The main script-jail npm package is JS-only: it ships dist/cli.cjs, the guest agent (dist/guest-agent.cjs), the Node preloads, and this README — no runtime artifacts. The platform-specific runtime payloads live in three optional dependency packages, one per supported host:

  • @script-jail/darwin-arm64 — VZ helper (script-jail-vm), VZ kernel (vmlinux-vz-arm64), libscriptjail-arm64.so, a compressed Ubuntu 24.04 arm64 rootfs, and the bare-backend binaries (libscriptjail-arm64.dylib, bash-arm64, coreutils-arm64).
  • @script-jail/linux-x64libscriptjail.so and a compressed Ubuntu 24.04 x64 rootfs.
  • @script-jail/linux-arm64libscriptjail-arm64.so and a compressed Ubuntu 24.04 arm64 rootfs.

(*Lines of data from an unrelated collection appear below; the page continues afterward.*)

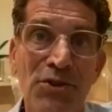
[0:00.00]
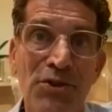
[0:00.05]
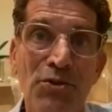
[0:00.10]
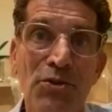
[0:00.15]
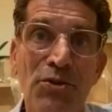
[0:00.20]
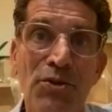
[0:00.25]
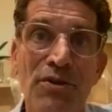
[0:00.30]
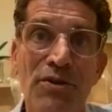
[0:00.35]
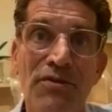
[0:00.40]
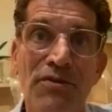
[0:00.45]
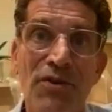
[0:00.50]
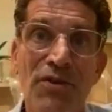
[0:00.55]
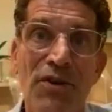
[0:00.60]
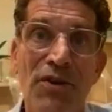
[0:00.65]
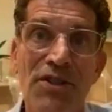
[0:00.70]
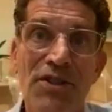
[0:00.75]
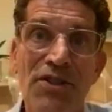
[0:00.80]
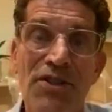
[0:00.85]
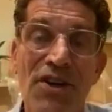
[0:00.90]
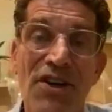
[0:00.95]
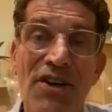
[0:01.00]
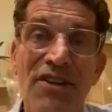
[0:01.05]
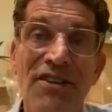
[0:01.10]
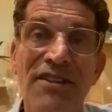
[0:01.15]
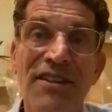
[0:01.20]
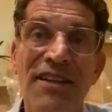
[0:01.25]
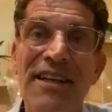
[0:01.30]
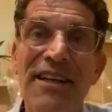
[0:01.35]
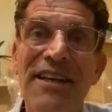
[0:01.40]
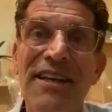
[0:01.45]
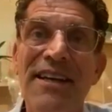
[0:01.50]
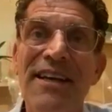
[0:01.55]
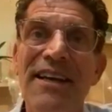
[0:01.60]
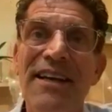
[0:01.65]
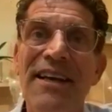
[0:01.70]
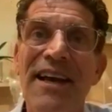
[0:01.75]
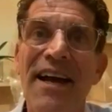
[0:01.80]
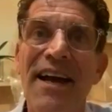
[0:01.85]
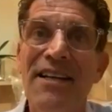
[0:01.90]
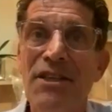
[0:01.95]
tool for us all.
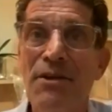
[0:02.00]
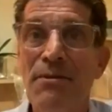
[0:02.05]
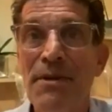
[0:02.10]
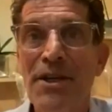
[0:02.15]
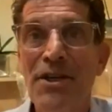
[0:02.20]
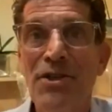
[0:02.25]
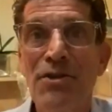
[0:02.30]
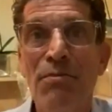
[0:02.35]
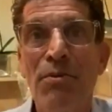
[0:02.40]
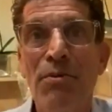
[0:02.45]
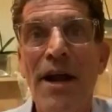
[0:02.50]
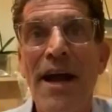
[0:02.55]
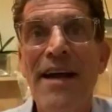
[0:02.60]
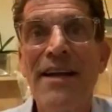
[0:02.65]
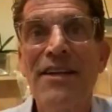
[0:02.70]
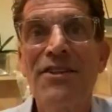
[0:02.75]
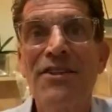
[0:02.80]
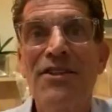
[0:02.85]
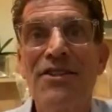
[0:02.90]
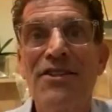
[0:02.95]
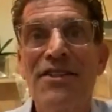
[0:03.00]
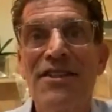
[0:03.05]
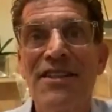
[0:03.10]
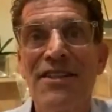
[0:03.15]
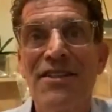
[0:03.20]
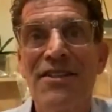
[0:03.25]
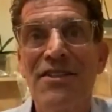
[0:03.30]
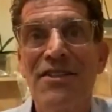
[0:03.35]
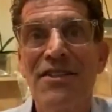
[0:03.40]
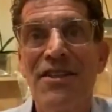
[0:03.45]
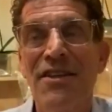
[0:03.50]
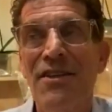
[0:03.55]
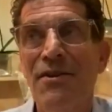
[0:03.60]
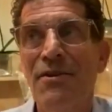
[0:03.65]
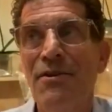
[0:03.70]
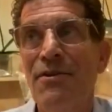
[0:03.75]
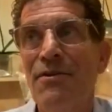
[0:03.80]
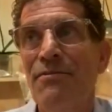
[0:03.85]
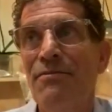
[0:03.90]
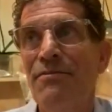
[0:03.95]
As I begin to practice this
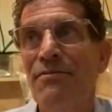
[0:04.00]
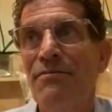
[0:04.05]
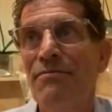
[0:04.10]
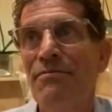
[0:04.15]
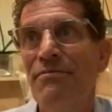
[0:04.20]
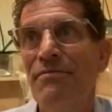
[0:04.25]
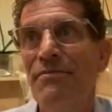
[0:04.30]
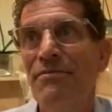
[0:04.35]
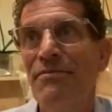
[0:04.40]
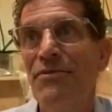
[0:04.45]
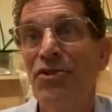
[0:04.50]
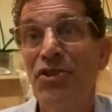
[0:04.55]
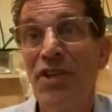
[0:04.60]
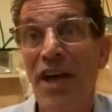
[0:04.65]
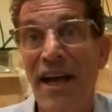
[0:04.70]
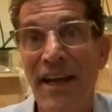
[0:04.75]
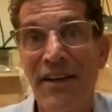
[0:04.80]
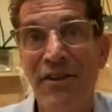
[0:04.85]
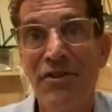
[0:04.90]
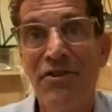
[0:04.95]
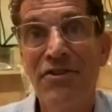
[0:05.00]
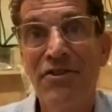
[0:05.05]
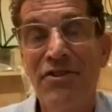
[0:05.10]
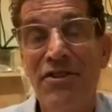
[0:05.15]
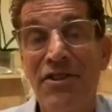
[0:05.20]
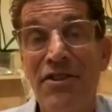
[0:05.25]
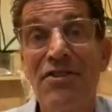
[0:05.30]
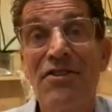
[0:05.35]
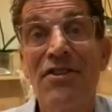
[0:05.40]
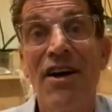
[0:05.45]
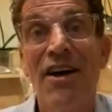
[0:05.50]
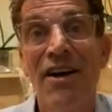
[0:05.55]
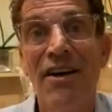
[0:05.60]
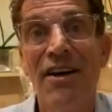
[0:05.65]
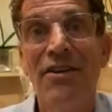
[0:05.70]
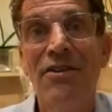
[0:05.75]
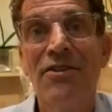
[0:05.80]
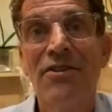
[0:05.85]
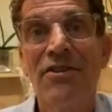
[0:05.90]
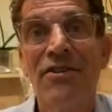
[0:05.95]
science, this
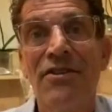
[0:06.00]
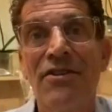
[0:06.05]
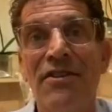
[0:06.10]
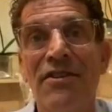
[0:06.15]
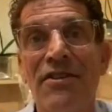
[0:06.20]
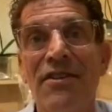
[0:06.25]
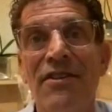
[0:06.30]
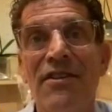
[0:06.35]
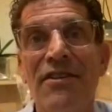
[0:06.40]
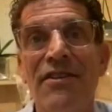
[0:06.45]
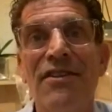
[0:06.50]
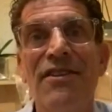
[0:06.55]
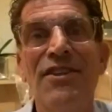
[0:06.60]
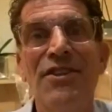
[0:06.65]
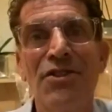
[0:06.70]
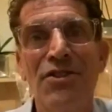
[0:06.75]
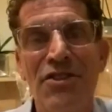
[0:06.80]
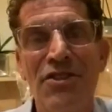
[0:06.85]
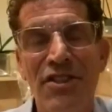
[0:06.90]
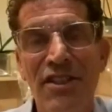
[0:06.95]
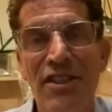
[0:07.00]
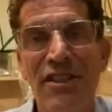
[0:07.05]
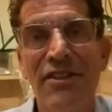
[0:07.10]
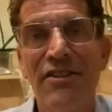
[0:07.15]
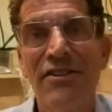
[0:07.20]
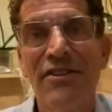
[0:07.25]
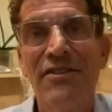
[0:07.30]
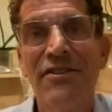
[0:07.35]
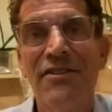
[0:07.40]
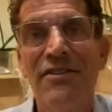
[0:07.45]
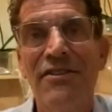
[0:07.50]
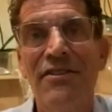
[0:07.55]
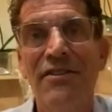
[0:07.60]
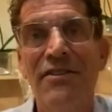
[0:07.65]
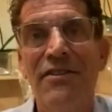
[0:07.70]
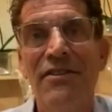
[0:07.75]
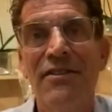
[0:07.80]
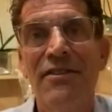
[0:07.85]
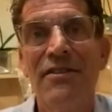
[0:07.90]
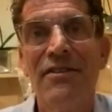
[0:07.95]
art, this skill
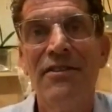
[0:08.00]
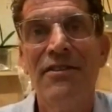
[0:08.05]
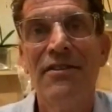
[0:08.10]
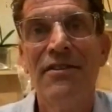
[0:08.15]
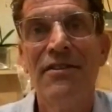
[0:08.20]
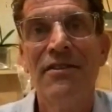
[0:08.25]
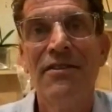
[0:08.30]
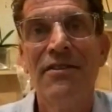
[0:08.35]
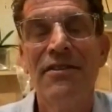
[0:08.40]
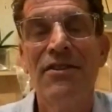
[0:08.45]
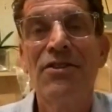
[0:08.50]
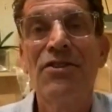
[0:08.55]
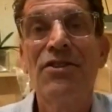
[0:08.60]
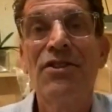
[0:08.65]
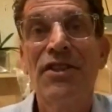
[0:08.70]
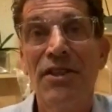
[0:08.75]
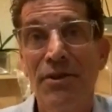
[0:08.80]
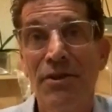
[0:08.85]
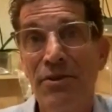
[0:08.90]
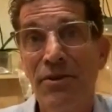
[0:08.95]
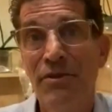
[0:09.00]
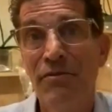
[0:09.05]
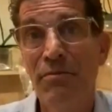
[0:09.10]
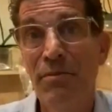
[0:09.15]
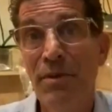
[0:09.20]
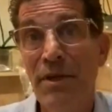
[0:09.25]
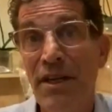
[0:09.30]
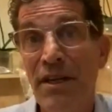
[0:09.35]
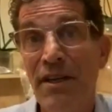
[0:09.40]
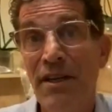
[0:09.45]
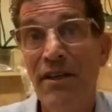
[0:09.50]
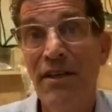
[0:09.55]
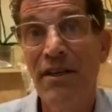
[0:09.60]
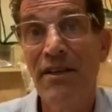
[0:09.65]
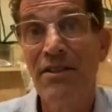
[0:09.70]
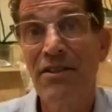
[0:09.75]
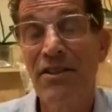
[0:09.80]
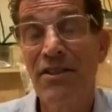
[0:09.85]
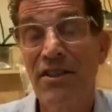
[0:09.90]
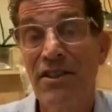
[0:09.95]
of being
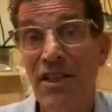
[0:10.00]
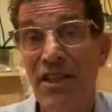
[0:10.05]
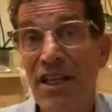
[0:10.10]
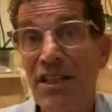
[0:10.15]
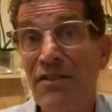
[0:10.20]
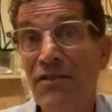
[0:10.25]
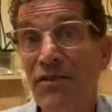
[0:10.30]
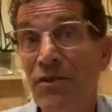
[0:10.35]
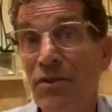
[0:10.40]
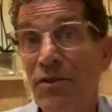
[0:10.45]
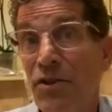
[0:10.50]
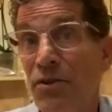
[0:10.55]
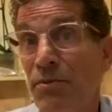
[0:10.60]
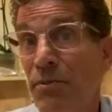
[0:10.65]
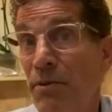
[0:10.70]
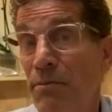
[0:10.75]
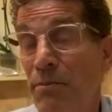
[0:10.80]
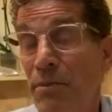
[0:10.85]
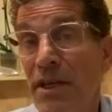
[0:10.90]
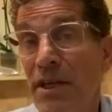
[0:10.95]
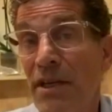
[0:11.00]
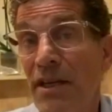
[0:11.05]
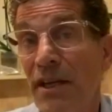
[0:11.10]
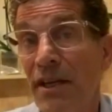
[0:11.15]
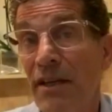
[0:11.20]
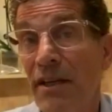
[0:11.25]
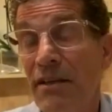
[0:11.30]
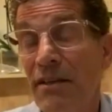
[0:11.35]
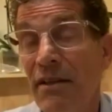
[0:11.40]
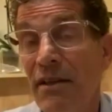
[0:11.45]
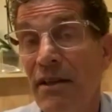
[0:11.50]
a successful human being,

Each optional package declares matching os/cpu, so npx script-jail (or any install) automatically pulls only the @script-jail/<os>-<arch> that matches the current host and skips the rest. Intel macOS (darwin-x64) is not supported. In a repo checkout the CLI instead resolves these artifacts from images/ as a development fallback. On first run, the CLI expands the compressed rootfs into a sparse cache under ~/Library/Caches/script-jail on macOS, or under SCRIPT_JAIL_CACHE_DIR (falling back to the system temp dir) on Linux.

How It Works

Install auditing is split into two phases. Phase A runs the package-manager fetch with network enabled and no audit output. Phase B disables network and runs lifecycle scripts under strace, the Rust LD_PRELOAD shim, and Node preloads. The guest normalizes attributed events into a byte-stable YAML lockfile. See docs/design.md for rationale and docs/architecture.md for the control flow.

Why Backend Isolation

A pure-JS install sandbox cannot close the important gaps: native addons and child_process reach the kernel, libc/libuv env reads bypass a process.env Proxy, and bun does not honor the Node preload model. Firecracker is the strongest Linux isolation boundary; Docker and bare mode keep the same syscall/preload audit available on runners without KVM.